1. Há sempre dois partidos, mais antigos do que qualquer ideologia: os que estão bem e os que estão mal. Enquanto os últimos aceitam, com resignação, o desconforto do presente, o sistema parece estável. Mas quando o mal-estar se transforma em humilhação constante, a digestão do quotidiano dá lugar a uma cólera subterrânea, pronta a explodir.
2. Thomas Piketty, no seu Capital no século XXI, traça um paralelismo inquietante: a atual distribuição da riqueza assemelha-se àquela da segunda metade do século XIX, quando o liberalismo desregulado fez do capital o soberano, relegando o trabalho à insignificância. Na aurora do século XX, esse desequilíbrio gerou respostas políticas brutais: a democracia liberal, capturada pelo partido dos que estavam bem, parecia irreformável por dentro — e foi desinstalada por fora, com violência.
3. Hoje, como então, parece vigorar uma lógica pós-maquiavélica: qualquer meio é justificado em nome da governabilidade. O pacto democrático cede, passo a passo, à astúcia tecnocrática e ao oportunismo estratégico. O fim é sempre nobre; os meios, cada vez mais opacos.

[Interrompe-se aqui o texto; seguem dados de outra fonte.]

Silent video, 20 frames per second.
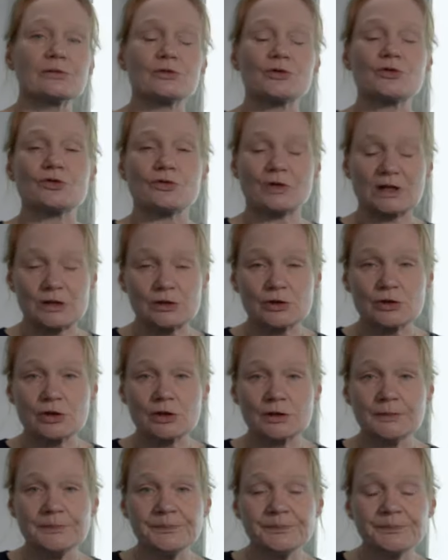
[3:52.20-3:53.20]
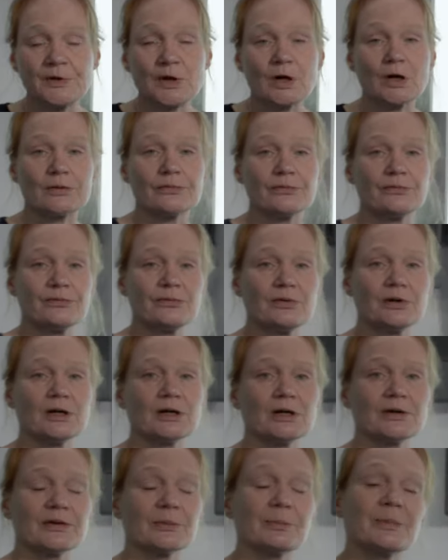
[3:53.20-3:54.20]
structure of
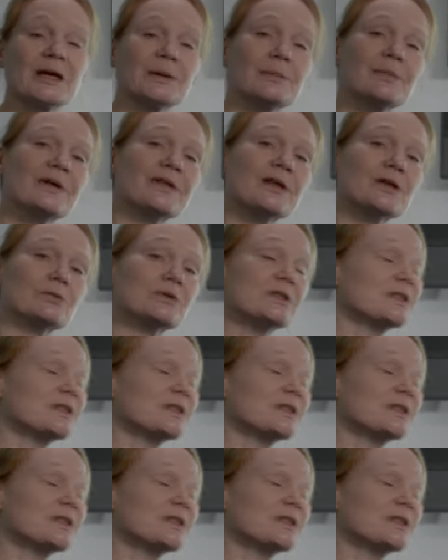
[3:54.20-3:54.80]
the paper that we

4. Mas fora deste campo do cálculo político estão os poetas — que, quando falam de política, estão mais próximos dos profetas do que dos comentadores. Não oferecem diagnósticos, mas visões; não propõem reformas, mas pressentem ruturas. Como escreveu Cesário Verde, no seu poema ‘Deslumbramentos’, muito antes das revoluções sangrentas do século XX:
“Mas cuidado, milady, não se afoite,
Que hão de acabar os bárbaros reais;
E os povos humilhados, pela noite,
Para a vingança aguçam os punhais.”
A poesia vê o que o discurso técnico ignora: o momento em que o silêncio dos vencidos se transforma em faca. E nesse instante, já não é a razão que governa a história — é o ressentimento.